§ **Work request**:
Copy exactly and only the lines running from the one that contains "[0:05.33-0:06.40]" to the final line of the data below, without the pictures.

Saved entries
[Start of Attachment]

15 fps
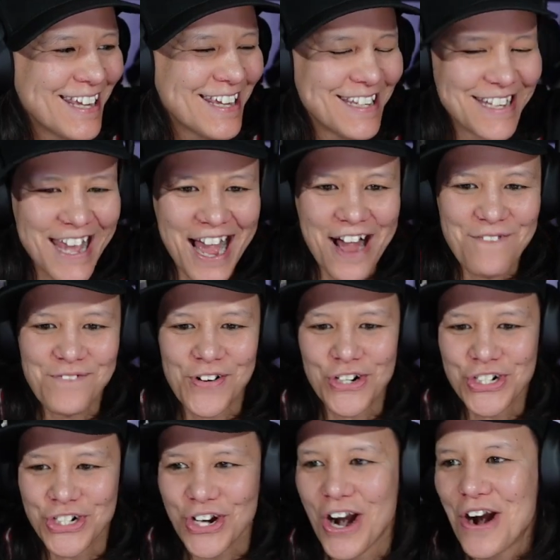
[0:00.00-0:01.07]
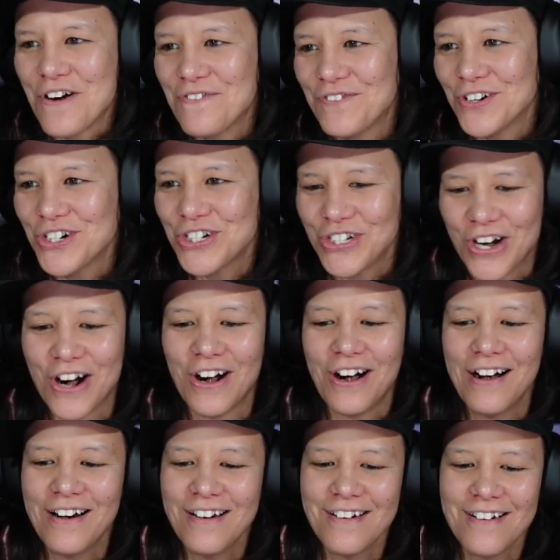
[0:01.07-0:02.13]
yeah, for sure, for sure.
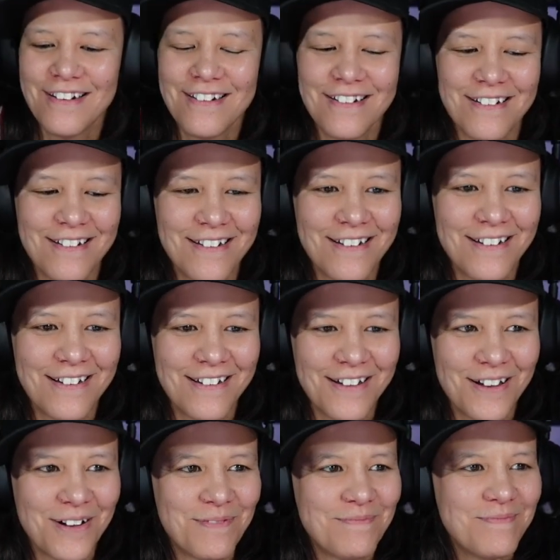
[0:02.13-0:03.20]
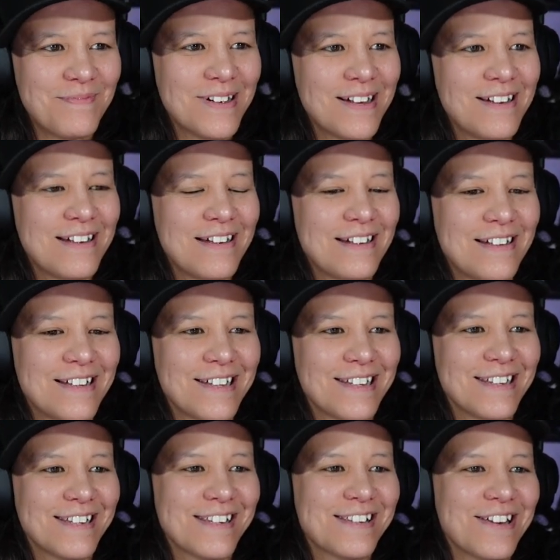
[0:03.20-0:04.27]
Um,
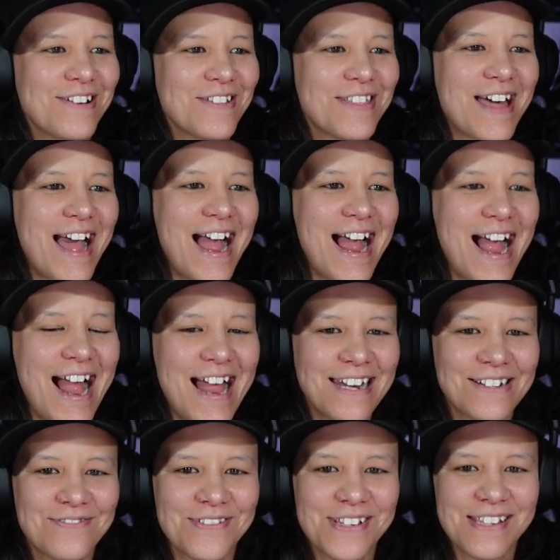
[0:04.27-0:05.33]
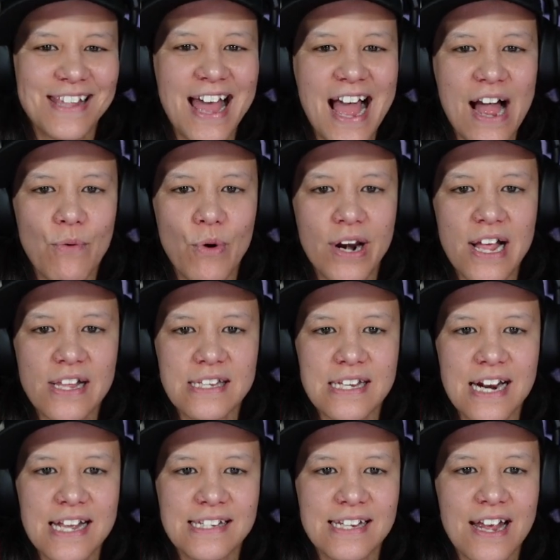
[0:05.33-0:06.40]
so that was that. What else did
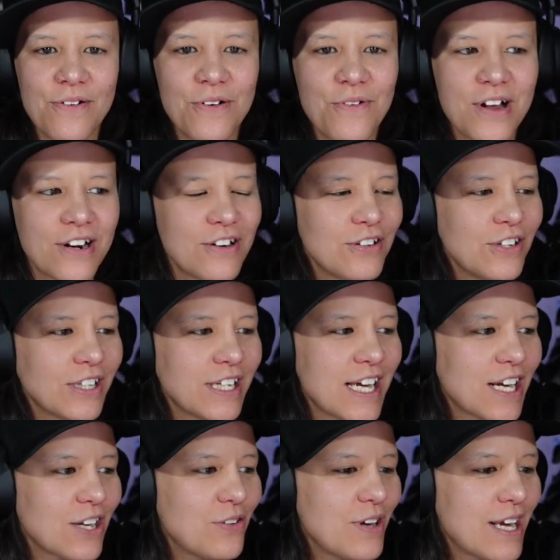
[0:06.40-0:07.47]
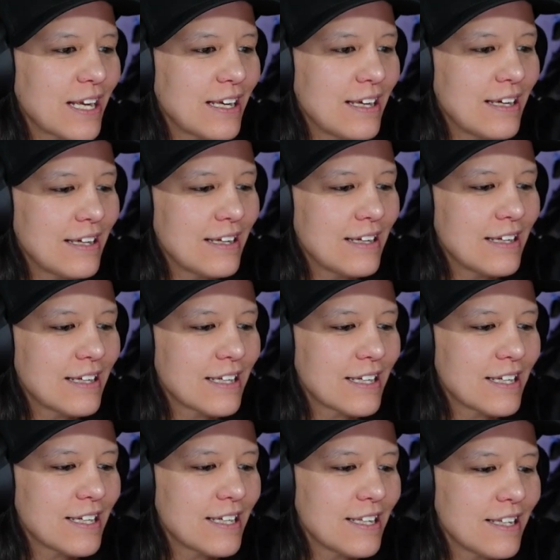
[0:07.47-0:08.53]
I say we wanted to look at quick?
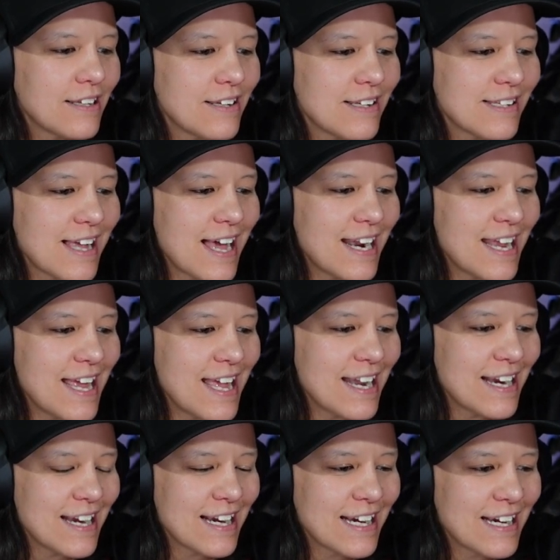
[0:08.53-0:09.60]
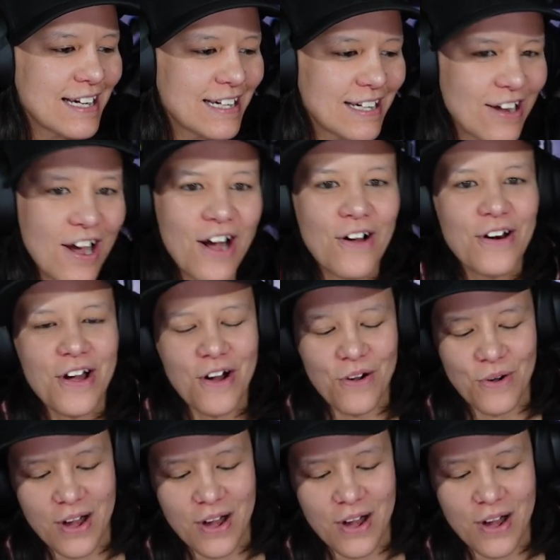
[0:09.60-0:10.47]
Is that it? Oh no,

[End of Attachment]

§ **Result**:
[0:05.33-0:06.40]
so that was that. What else did
[0:06.40-0:07.47]
[0:07.47-0:08.53]
I say we wanted to look at quick?
[0:08.53-0:09.60]
[0:09.60-0:10.47]
Is that it? Oh no,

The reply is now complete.